Material for this exercise START

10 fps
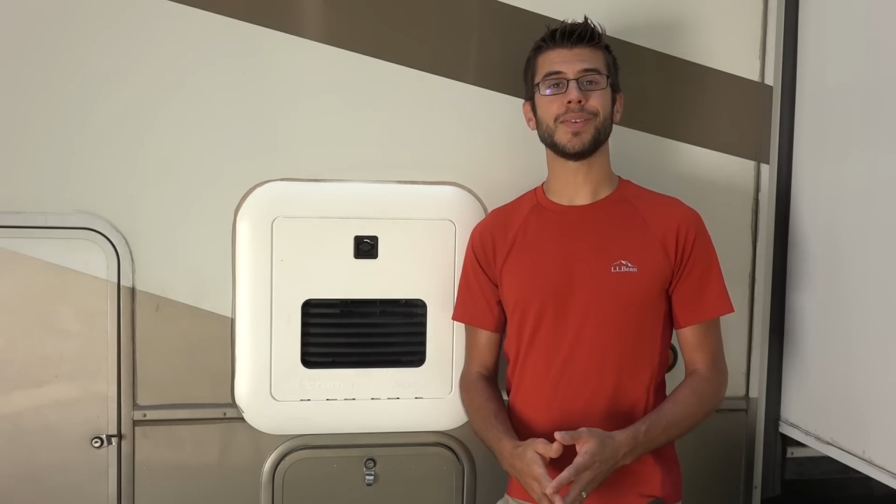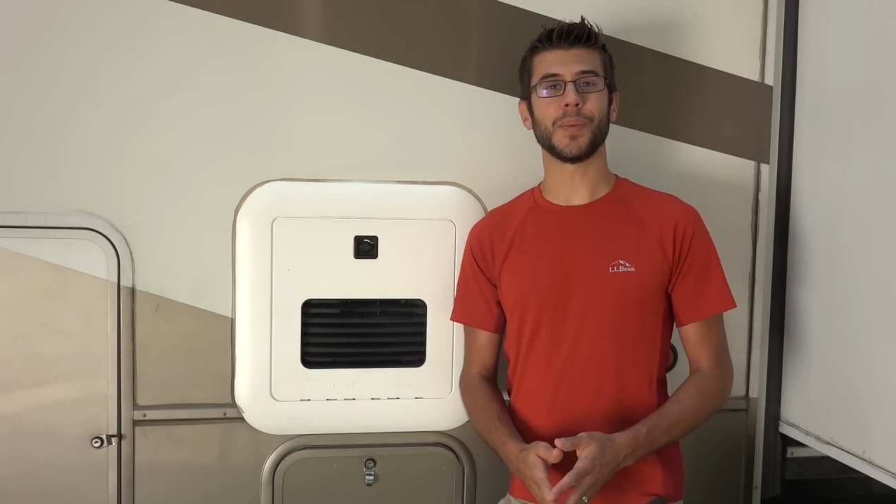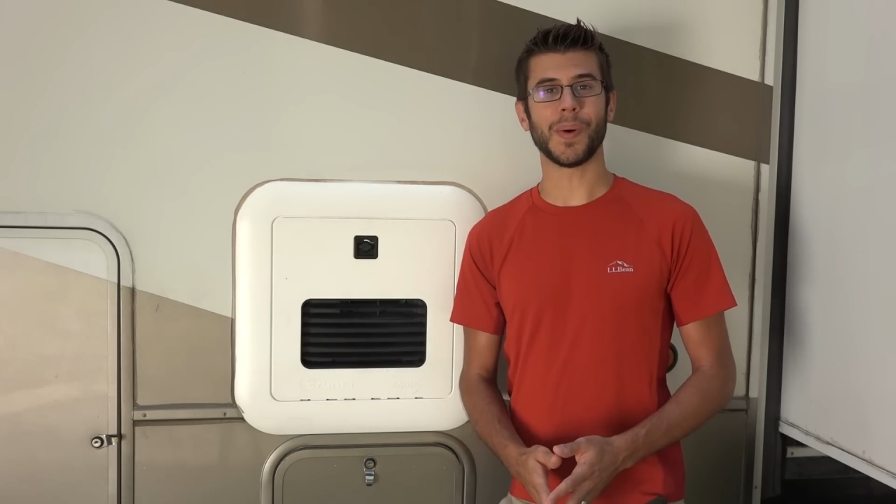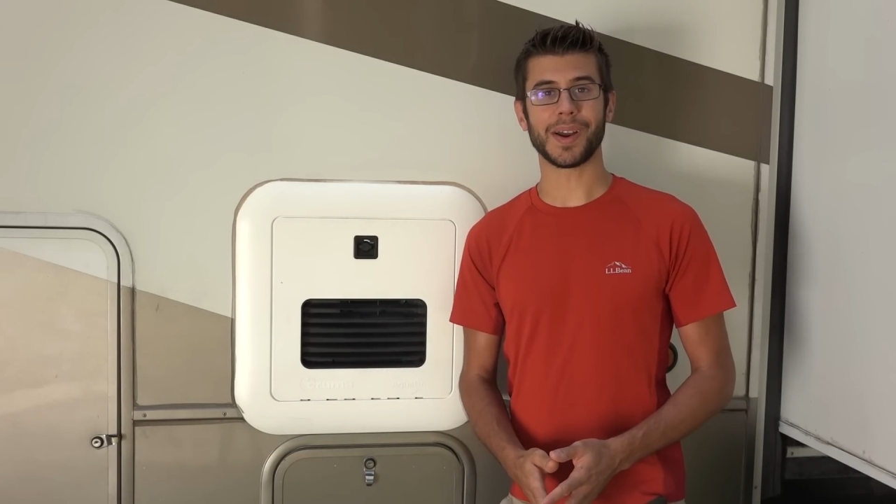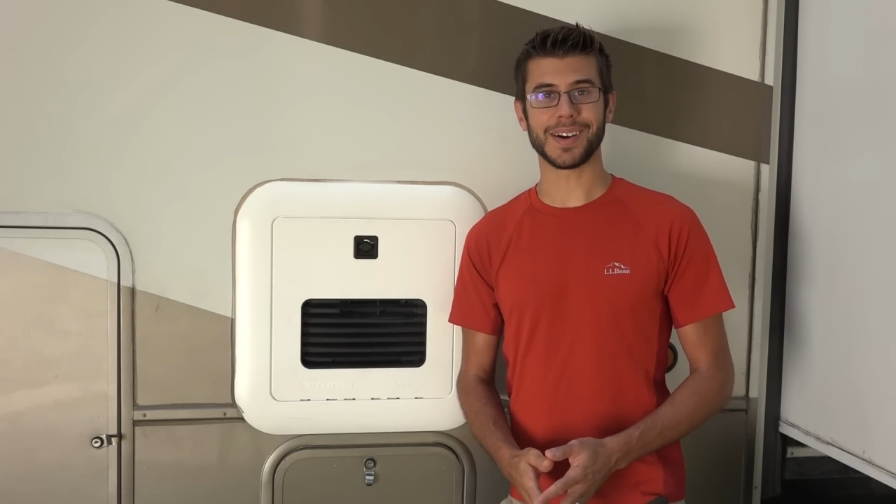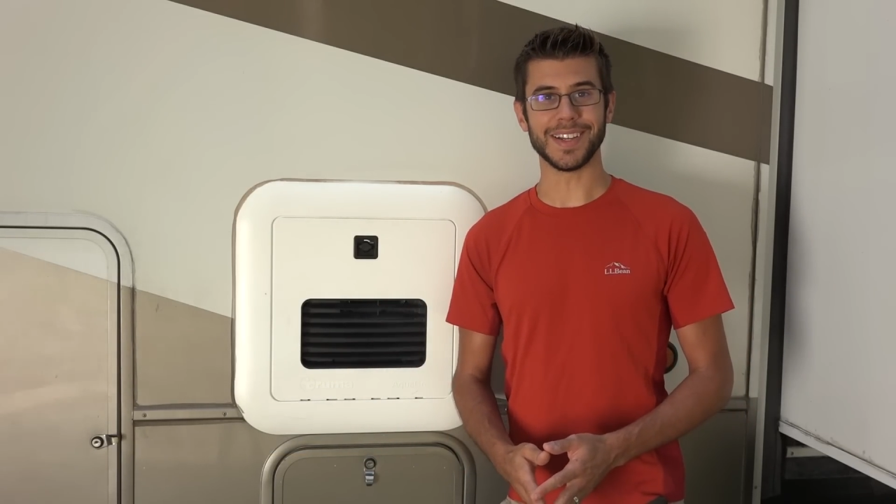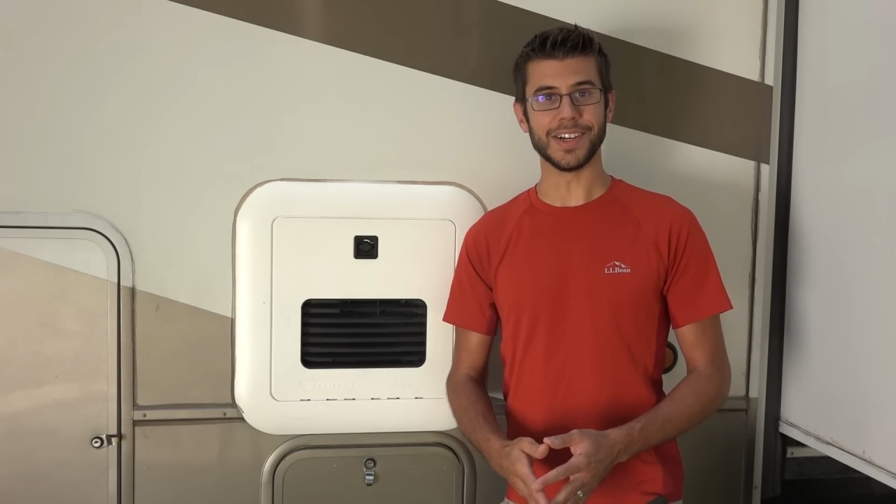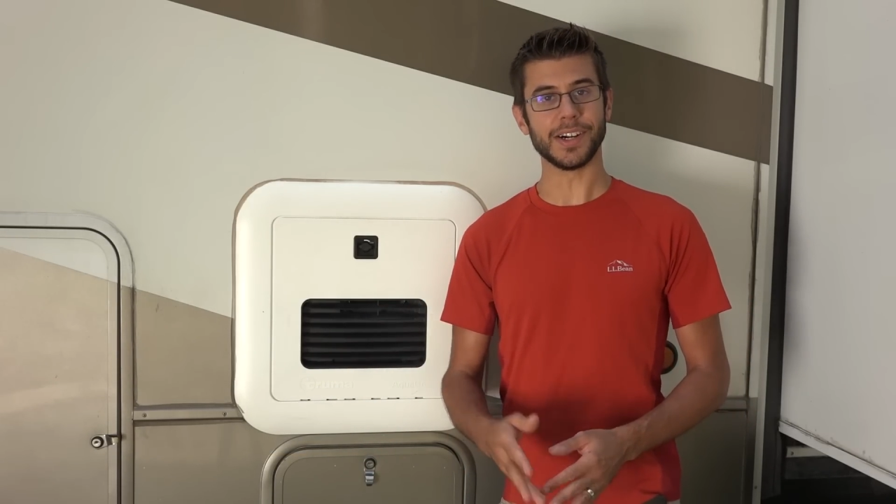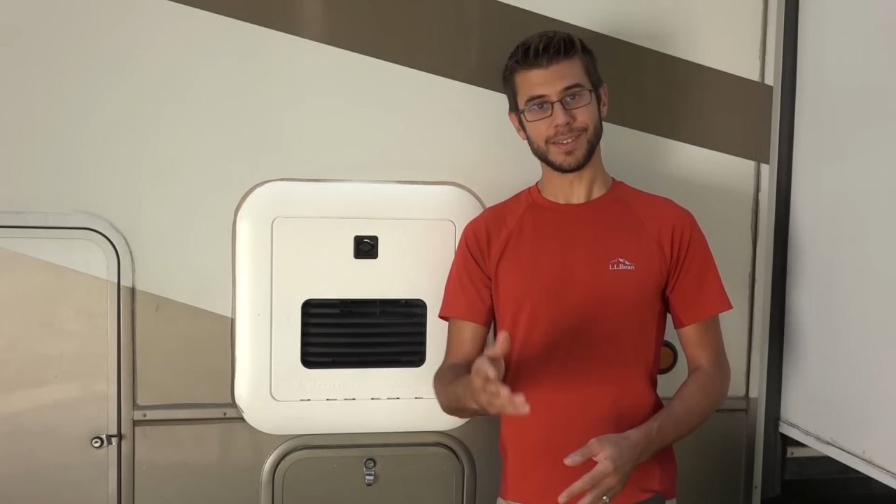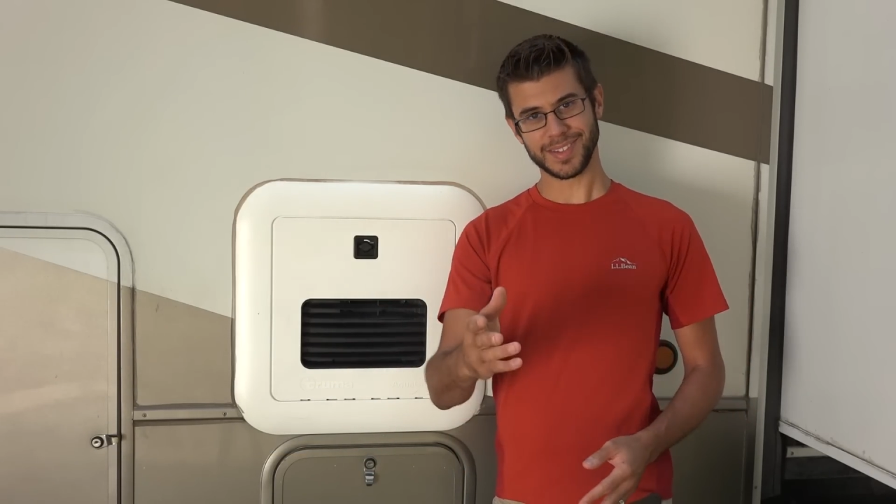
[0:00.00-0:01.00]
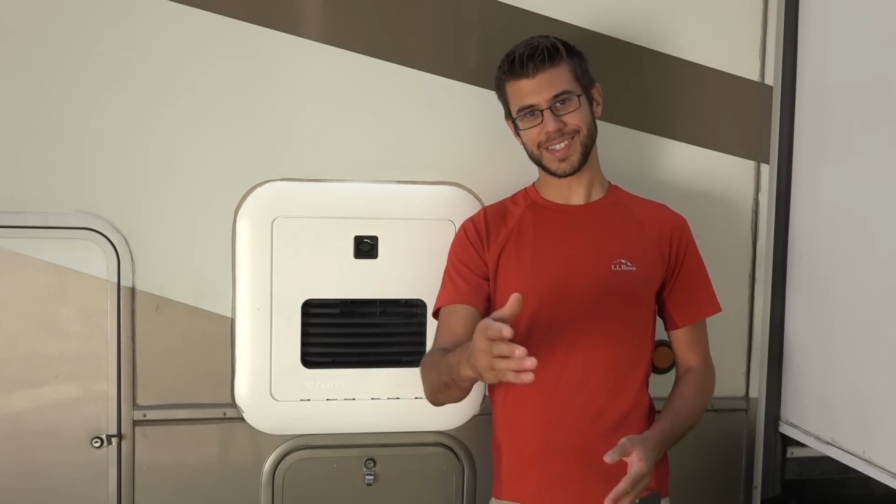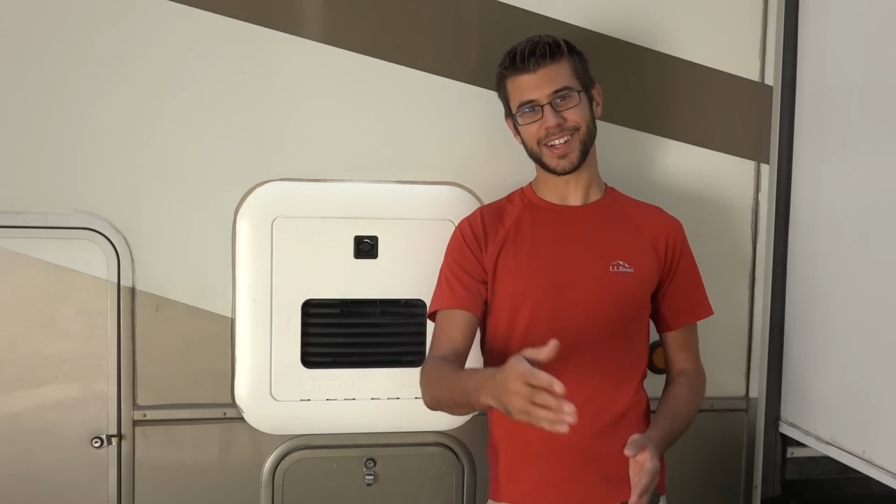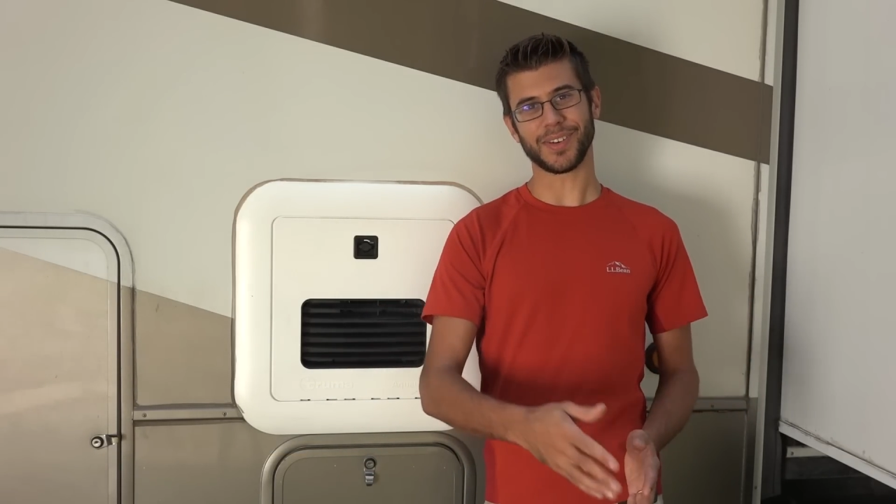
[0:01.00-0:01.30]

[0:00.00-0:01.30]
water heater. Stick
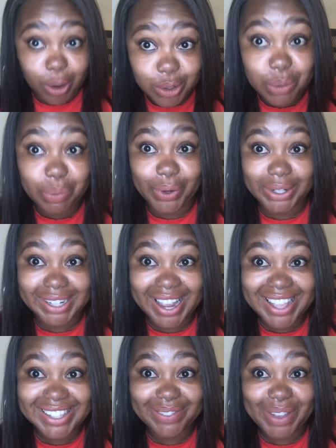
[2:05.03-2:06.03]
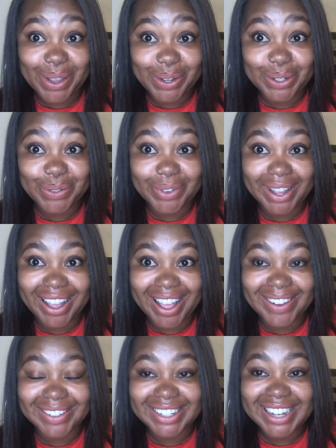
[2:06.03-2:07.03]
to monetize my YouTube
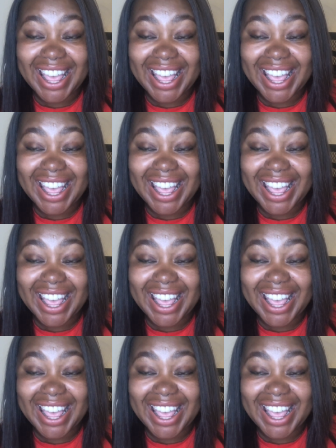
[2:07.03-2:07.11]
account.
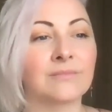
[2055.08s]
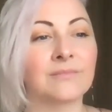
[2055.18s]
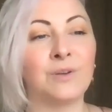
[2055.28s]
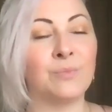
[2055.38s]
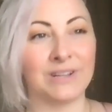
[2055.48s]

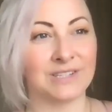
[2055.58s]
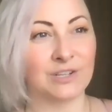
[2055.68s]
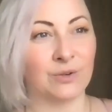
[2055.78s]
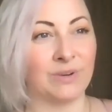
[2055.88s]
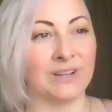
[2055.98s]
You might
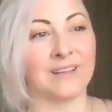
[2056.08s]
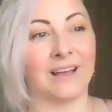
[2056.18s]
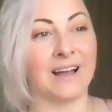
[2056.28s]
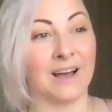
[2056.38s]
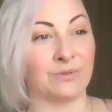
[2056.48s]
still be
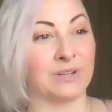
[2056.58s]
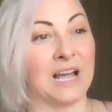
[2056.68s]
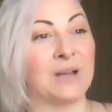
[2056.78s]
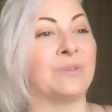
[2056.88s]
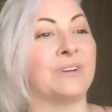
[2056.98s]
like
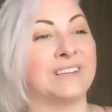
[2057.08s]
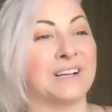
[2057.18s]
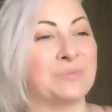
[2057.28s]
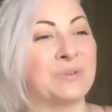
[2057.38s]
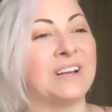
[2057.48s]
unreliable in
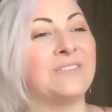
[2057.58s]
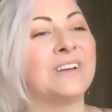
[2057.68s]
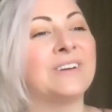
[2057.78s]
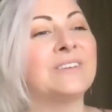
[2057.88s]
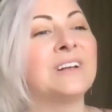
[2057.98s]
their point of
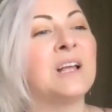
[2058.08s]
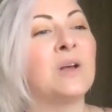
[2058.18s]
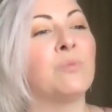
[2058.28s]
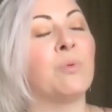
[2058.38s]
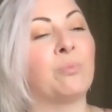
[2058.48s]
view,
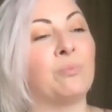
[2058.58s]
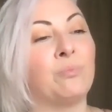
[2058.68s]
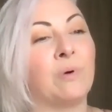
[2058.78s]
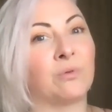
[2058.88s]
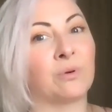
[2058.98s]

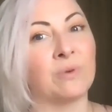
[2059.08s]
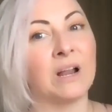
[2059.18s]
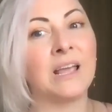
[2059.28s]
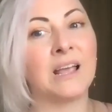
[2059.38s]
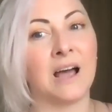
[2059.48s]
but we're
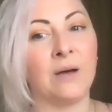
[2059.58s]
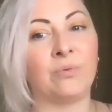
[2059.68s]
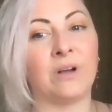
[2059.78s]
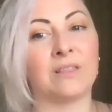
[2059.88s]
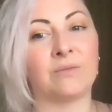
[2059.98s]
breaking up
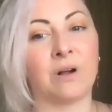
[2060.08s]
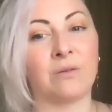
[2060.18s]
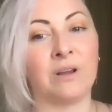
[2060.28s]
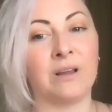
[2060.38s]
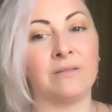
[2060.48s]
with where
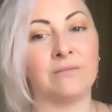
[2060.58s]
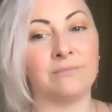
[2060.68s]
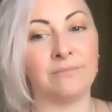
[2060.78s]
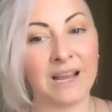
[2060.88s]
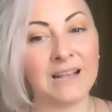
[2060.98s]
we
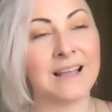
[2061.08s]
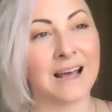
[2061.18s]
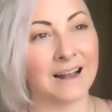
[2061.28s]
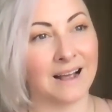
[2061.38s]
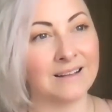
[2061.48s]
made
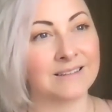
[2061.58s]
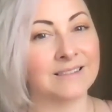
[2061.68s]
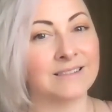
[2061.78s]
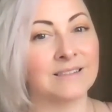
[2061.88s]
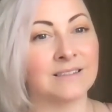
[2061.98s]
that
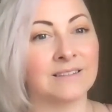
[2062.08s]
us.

Material for this exercise END

Task
An exact copy of every entry, minus the pictures, is what you should return.

Answer section
10 fps
[0:00.00-0:01.00]
[0:01.00-0:01.30]

[0:00.00-0:01.30]
water heater. Stick
[2:05.03-2:06.03]
[2:06.03-2:07.03]
to monetize my YouTube
[2:07.03-2:07.11]
account.
[2055.08s]
[2055.18s]
[2055.28s]
[2055.38s]
[2055.48s]

[2055.58s]
[2055.68s]
[2055.78s]
[2055.88s]
[2055.98s]
You might
[2056.08s]
[2056.18s]
[2056.28s]
[2056.38s]
[2056.48s]
still be
[2056.58s]
[2056.68s]
[2056.78s]
[2056.88s]
[2056.98s]
like
[2057.08s]
[2057.18s]
[2057.28s]
[2057.38s]
[2057.48s]
unreliable in
[2057.58s]
[2057.68s]
[2057.78s]
[2057.88s]
[2057.98s]
their point of
[2058.08s]
[2058.18s]
[2058.28s]
[2058.38s]
[2058.48s]
view,
[2058.58s]
[2058.68s]
[2058.78s]
[2058.88s]
[2058.98s]

[2059.08s]
[2059.18s]
[2059.28s]
[2059.38s]
[2059.48s]
but we're
[2059.58s]
[2059.68s]
[2059.78s]
[2059.88s]
[2059.98s]
breaking up
[2060.08s]
[2060.18s]
[2060.28s]
[2060.38s]
[2060.48s]
with where
[2060.58s]
[2060.68s]
[2060.78s]
[2060.88s]
[2060.98s]
we
[2061.08s]
[2061.18s]
[2061.28s]
[2061.38s]
[2061.48s]
made
[2061.58s]
[2061.68s]
[2061.78s]
[2061.88s]
[2061.98s]
that
[2062.08s]
us.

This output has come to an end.